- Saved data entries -
═══
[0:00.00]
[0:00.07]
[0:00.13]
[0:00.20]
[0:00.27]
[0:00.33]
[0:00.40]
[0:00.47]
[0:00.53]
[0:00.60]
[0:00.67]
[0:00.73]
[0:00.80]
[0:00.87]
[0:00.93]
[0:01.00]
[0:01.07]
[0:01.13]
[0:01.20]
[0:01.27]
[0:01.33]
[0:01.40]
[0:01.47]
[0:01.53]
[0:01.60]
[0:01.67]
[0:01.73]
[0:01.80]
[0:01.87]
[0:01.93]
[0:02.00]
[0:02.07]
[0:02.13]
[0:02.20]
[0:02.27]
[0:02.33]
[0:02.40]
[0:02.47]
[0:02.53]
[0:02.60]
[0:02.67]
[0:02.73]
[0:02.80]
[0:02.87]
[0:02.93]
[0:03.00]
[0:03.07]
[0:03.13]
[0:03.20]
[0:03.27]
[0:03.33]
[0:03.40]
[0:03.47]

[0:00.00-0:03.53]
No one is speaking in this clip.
═══
- YOUR GOAL -
The records above need to be retyped in full, exactly as given.

- EXERCISE RESPONSE -
[0:00.00]
[0:00.07]
[0:00.13]
[0:00.20]
[0:00.27]
[0:00.33]
[0:00.40]
[0:00.47]
[0:00.53]
[0:00.60]
[0:00.67]
[0:00.73]
[0:00.80]
[0:00.87]
[0:00.93]
[0:01.00]
[0:01.07]
[0:01.13]
[0:01.20]
[0:01.27]
[0:01.33]
[0:01.40]
[0:01.47]
[0:01.53]
[0:01.60]
[0:01.67]
[0:01.73]
[0:01.80]
[0:01.87]
[0:01.93]
[0:02.00]
[0:02.07]
[0:02.13]
[0:02.20]
[0:02.27]
[0:02.33]
[0:02.40]
[0:02.47]
[0:02.53]
[0:02.60]
[0:02.67]
[0:02.73]
[0:02.80]
[0:02.87]
[0:02.93]
[0:03.00]
[0:03.07]
[0:03.13]
[0:03.20]
[0:03.27]
[0:03.33]
[0:03.40]
[0:03.47]

[0:00.00-0:03.53]
No one is speaking in this clip.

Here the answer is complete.